What about birding at Mida Creek?
If you time it right to be on the boardwalk, high and neap tide in late afternoon in the Northern Hemisphere winter then you have the sun behind you and up to 10,000 Palearctic waders and terns roosting just 80m from you! Imagine a flock of 800 crab plovers in dapper black and white plumage with overweight bills, Lesser Crested terns with glowing orange bills and shaggy crests, sand pipers and plovers and the Eurasian Curlew with its outrageously long snout!
Willy Kombe, The Arabuko Forest Guide
How important is the forest to surrounding communities?
Many community groups have formed in response to tourists coming and are earning money to survive. There are Community Forest Associations (CFA) that practice things from butterfly and honey farming to hosting visitors in camps and bandas. There is controlled firewood collection and the Mida Creek boardwalk gives many community guides work. Individuals with traditional or learnt knowledge in indigenous trees and activities and medicines, birds, mammals, insects and amphibians can earn money using that knowledge. We think there are still many places to grow the services we offer to visitors and would like to see numbers increase.

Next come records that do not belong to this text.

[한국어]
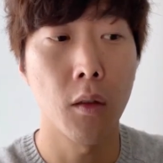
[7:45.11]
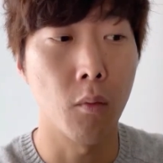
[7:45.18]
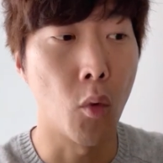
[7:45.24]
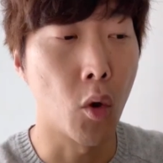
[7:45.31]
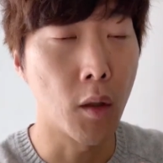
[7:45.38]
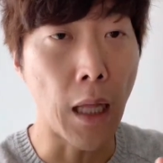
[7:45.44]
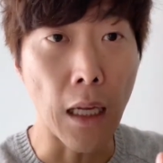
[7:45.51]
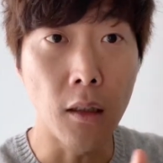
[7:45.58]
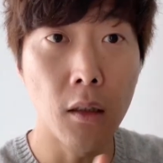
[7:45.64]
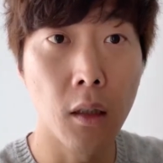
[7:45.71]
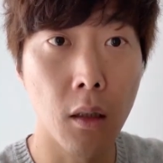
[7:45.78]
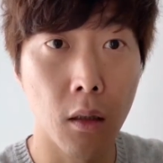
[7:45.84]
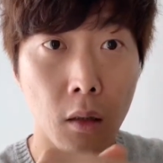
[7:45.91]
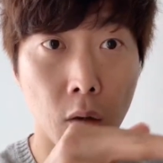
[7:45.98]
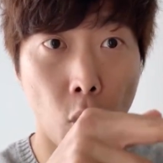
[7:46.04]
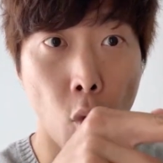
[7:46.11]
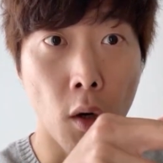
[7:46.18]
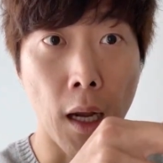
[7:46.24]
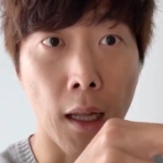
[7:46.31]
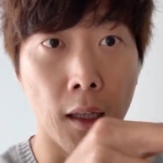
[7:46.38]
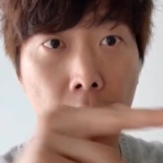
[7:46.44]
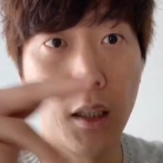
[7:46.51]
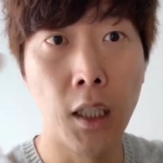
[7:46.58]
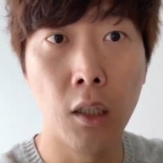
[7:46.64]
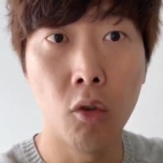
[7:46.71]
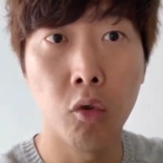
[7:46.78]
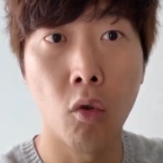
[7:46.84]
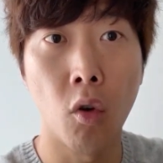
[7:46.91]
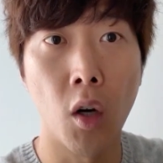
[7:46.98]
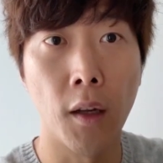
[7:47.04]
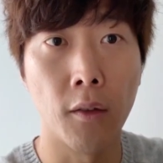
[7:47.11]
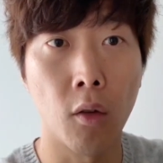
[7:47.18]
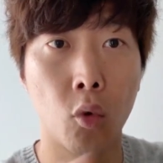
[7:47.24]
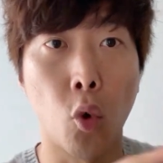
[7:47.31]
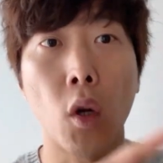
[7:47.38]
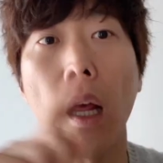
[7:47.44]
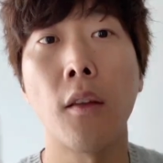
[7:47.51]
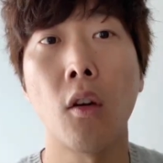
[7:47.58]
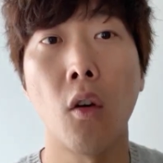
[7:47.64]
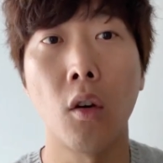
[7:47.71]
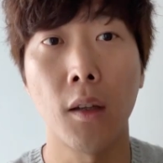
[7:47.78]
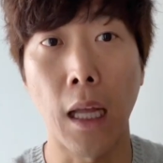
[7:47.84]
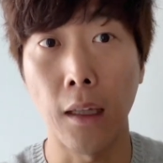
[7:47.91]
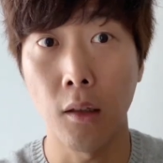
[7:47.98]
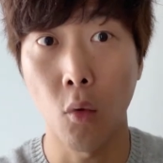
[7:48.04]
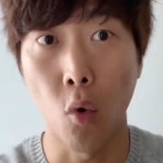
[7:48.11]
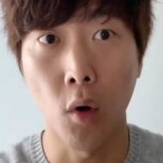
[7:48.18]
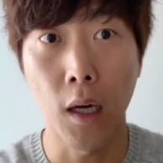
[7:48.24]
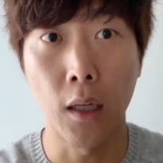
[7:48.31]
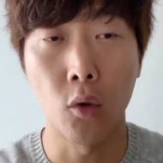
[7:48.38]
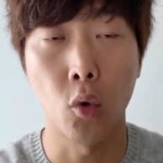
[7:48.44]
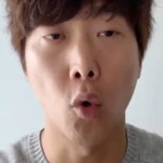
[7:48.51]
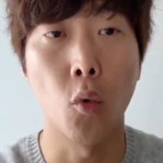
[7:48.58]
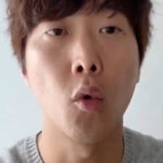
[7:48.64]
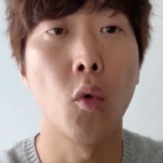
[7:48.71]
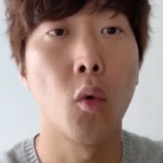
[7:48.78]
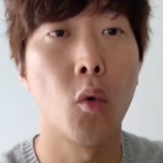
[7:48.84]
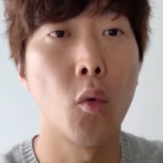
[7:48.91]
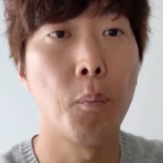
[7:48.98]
뭐 다른 공간, 그러니까 디투어에서 돌아서 다른 공간으로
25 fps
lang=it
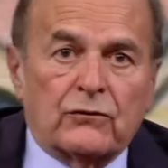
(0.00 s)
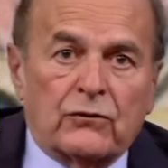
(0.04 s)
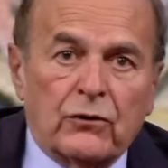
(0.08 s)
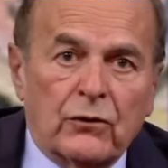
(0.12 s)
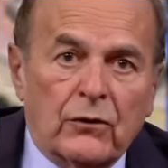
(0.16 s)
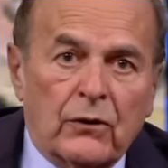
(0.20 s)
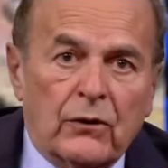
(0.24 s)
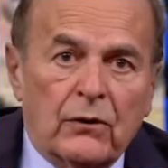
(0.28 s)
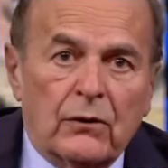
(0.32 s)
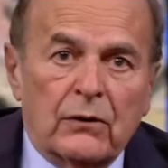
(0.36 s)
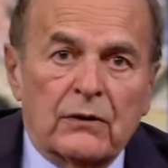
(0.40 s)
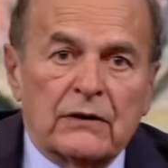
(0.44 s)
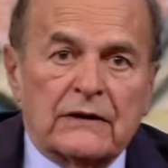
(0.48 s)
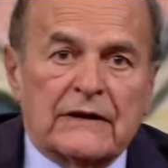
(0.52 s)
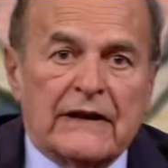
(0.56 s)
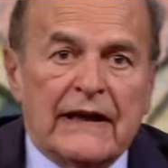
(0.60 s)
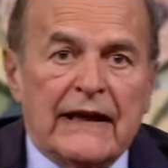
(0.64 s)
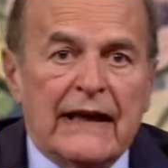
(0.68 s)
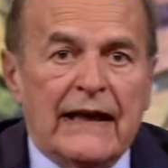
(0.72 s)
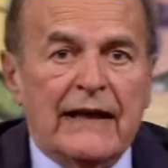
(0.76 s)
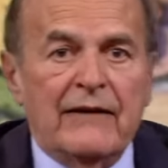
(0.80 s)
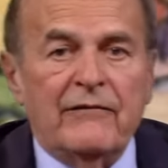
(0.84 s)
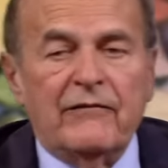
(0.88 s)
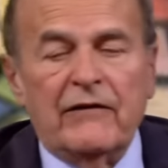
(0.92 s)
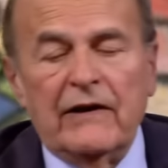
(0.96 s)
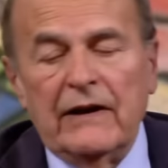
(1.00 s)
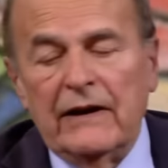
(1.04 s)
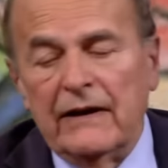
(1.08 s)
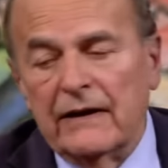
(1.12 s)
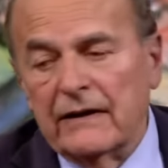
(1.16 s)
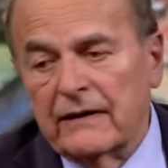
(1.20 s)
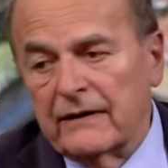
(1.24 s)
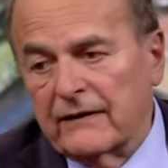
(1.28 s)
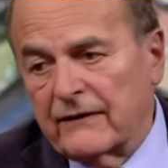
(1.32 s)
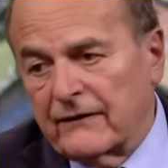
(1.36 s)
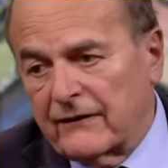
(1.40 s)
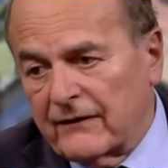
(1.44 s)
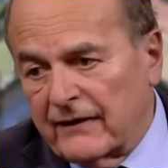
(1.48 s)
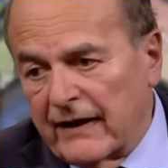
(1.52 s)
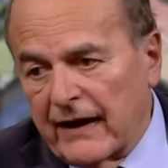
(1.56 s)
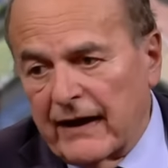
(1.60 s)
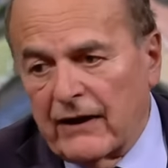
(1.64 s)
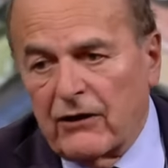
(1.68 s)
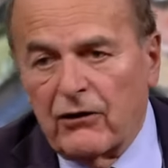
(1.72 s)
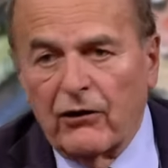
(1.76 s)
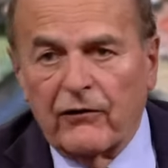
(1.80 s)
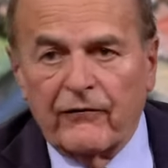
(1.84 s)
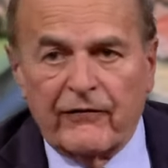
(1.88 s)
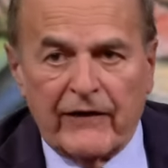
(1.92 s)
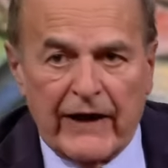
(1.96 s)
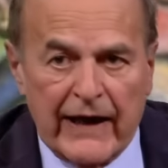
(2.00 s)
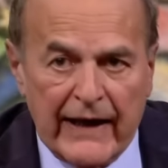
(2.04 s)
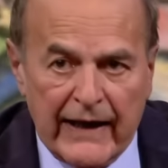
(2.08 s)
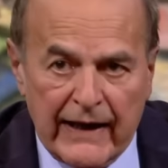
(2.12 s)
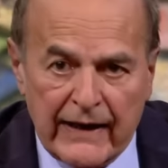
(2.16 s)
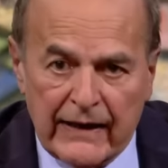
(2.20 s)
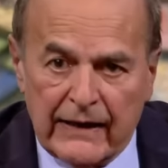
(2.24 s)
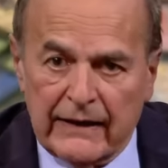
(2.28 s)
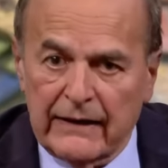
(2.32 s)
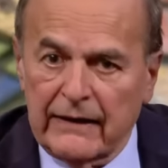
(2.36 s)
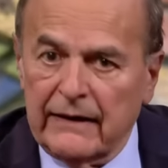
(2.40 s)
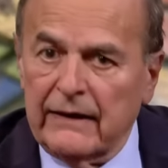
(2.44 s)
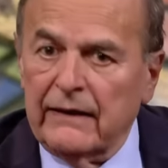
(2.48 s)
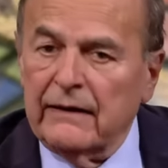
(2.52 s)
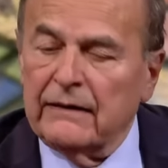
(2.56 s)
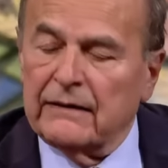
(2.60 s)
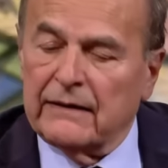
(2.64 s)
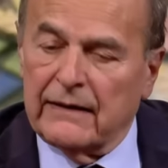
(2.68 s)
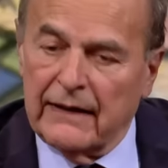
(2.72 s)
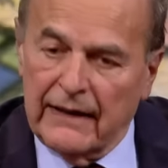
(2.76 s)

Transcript: tu devi, se governi,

Is there a problem with poaching?
There used to be a lot more poaching but now it is drastically reduced because over 3⁄4 of the community are involved in the protection of the forest through income earning activities. That is why the community programs like butterfly and honey farming, guiding and the new clean water points put in on the boundary are so important. 500 students are being put through school because of the tourism at Mida Creek.